Batas

Stop. Dok: Flickr

Metabolisme dalam seonggok tubuh manusia masih sama misteriusnya dengan galaksi Bimasakti. Tidak ada yang tahu pasti berapa jumlah senyawa pengatur di dalamnyanya karena selalu ditemukan yang baru dan ditemukan lagi yang baru. Tidak ada hormon yang mempunyai kebaikan mutlak dan tidak ada hormon yang mempunyai kejelekan mutlak. Hormon pertumbuhan akan menyebabkan gigantisme kalau kelebihan dan kretinisme kala kekurangan.
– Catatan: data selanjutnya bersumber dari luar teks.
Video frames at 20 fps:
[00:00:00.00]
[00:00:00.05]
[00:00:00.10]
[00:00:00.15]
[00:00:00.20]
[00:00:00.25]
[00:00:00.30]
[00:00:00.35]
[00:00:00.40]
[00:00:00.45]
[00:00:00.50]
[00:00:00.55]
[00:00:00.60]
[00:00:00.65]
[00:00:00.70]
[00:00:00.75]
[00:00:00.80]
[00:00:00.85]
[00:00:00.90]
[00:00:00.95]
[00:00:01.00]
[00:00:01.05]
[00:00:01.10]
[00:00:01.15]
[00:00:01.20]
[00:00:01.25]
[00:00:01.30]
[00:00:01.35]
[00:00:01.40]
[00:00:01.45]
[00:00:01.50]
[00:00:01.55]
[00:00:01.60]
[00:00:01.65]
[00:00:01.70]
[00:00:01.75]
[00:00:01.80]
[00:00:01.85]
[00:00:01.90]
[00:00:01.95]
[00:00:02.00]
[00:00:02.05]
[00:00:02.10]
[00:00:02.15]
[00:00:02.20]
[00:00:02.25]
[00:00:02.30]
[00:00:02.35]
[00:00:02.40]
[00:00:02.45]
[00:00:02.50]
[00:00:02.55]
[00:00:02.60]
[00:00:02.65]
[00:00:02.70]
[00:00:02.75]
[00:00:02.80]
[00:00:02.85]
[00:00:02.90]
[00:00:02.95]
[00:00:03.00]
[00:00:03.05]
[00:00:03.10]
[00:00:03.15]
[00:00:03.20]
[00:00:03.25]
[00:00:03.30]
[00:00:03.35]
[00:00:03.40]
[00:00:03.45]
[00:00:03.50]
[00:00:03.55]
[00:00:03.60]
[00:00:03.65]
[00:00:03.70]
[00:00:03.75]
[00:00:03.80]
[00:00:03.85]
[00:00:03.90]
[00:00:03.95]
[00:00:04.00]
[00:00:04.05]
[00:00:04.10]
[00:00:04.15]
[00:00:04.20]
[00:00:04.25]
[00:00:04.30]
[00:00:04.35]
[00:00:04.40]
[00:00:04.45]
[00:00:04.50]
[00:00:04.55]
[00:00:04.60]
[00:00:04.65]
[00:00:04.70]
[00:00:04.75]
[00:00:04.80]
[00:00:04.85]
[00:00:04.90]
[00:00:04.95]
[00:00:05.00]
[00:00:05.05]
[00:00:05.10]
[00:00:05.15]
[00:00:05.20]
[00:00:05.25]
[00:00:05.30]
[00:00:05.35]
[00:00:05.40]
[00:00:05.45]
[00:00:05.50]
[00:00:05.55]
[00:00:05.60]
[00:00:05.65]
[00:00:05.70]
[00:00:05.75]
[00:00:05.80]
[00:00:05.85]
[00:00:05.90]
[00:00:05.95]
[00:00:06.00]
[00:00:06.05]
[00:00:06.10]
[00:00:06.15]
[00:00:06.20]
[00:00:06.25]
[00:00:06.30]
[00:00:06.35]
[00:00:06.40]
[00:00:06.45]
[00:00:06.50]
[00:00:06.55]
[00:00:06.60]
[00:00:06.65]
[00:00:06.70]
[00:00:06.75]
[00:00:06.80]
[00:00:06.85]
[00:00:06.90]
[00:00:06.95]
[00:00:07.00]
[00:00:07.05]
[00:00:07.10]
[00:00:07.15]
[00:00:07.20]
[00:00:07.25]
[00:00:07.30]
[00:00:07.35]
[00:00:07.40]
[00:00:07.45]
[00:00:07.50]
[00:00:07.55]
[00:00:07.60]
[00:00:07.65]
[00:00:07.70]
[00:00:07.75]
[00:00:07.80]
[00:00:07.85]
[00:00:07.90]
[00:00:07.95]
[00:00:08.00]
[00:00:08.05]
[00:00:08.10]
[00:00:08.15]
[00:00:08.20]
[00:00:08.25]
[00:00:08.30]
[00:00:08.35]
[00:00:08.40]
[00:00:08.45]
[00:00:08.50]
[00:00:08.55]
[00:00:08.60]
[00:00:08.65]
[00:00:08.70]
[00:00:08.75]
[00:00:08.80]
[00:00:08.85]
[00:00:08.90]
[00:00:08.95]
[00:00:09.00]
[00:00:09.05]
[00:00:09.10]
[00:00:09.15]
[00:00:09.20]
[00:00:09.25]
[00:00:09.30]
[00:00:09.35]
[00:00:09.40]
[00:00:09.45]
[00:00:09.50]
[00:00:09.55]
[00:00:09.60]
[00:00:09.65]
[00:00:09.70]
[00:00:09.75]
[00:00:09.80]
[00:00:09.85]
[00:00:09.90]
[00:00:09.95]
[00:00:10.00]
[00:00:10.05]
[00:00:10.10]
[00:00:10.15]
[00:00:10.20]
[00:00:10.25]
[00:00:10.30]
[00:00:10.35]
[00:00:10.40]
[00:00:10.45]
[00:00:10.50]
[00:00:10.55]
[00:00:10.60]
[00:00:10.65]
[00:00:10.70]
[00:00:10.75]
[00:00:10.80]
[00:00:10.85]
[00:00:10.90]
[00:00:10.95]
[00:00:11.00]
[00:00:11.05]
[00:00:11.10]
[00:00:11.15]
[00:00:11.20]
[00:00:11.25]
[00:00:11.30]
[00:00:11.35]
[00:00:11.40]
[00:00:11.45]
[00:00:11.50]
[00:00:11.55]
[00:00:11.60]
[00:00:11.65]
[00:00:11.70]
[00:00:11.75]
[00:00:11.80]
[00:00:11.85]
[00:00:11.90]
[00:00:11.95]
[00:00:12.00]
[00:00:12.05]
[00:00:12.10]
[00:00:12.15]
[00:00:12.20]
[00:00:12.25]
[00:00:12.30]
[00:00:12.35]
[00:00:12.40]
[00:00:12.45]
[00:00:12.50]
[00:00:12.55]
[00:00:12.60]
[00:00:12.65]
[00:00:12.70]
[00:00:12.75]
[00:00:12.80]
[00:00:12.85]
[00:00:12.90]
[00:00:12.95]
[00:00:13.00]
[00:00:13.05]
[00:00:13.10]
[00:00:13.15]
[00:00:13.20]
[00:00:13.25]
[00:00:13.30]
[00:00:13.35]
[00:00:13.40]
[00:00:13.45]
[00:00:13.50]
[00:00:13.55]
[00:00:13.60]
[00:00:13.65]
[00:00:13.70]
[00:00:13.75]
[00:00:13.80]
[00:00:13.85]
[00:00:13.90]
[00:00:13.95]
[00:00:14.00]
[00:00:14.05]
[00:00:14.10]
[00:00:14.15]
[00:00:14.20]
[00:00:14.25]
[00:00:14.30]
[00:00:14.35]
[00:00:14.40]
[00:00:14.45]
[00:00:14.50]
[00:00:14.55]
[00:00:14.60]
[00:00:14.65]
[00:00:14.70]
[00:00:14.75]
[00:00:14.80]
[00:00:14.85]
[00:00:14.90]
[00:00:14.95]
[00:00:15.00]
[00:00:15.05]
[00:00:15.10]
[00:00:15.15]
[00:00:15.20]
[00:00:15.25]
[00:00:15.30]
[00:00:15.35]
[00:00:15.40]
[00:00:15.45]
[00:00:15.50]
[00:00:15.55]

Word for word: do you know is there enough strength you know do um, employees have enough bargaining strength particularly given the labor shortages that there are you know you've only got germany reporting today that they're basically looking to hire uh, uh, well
Ia bermain cantik sehingga ada dalam batas yang diberikan lewat hormon lain. Hormon lain itu dibatasi oleh hormon yang lain lagi. Semuanya terkait berbentuk seperti jaring-jaring makanan. Seperti hutan tropis. Tidak ada tumbuhan yang mendominasi. Semua berjalan dengan seimbang karena saling membatasi.

Terkadang tidak mudah untuk mempertahankan suatu batas. Butuh usaha yang kuat. Sayangnya, justru permasalahannya bukan di seberapa kuat mempertahankan batas, tapi di seberapa paham manusia akan batas yang diberikan padanya. Maka wajar jika terjadi pertentangan mengenai batas yang seharusnya membatasi.

Tantangan semakin berat ketika manusia yang belum paham akan batas membuat batas-batas baru yang terkadang lebih kecil, terkadang lebih besar, dan terkadang sangat besar sehingga mengaburkan batas yang sebenarnya. Namun, masih ada manusia-manusia yang terus menggoreskan kapurnya di batas yang sebenarnya, sehingga, walau samar, masih terlihat bahwa itulah batas yang sebenarnya. Ia mengorbankan kapurnya untuk orang banyak, padahal dia bisa memanfaatkannya untuk keuntungan pribadinya, karena memang itulah perintah dari yang memberi batas.

Mereka membuka kacamatanya ketika sekelilingnya sudah kelewat batas, sekedar untuk memburamkan batas semu itu dan meyakinkan hatinya, “Ini tipu daya.” Mereka mematikan televisinya untuk membunuh siaran-siaran yang menyiarkan batas-batas baru yang tidak sejajar dengan batas yang sebenarnya. Mereka masih konsisten menyiarkan batas mana yang seharusnya menjadi pedoman bagi orang banyak. Mereka menjadi hormon pembatas bagi metabolisme di sekitarnya. Mereka juga menyiapkan kayu bakar-kayu bakar baru untuk tetap menggelorakan api perjuangan.

Sayang, jumlah mereka berbanding terbalik dengan hitungan waktu. Sampai suatu saat nanti, batas sudah mutlak ditinggalkan. Tidak ada manusia yang mengenal Tuhannya. Tidak ada pengemis yang mau diberikan harta. Tidak ada kepercayaan dalam diri siapapun untuk mengejar apapun pascatiada. Baru setelah itu, semua akan menyadari betapa pentingnya batas dan betapa perlunya tetap tidak melewati batas.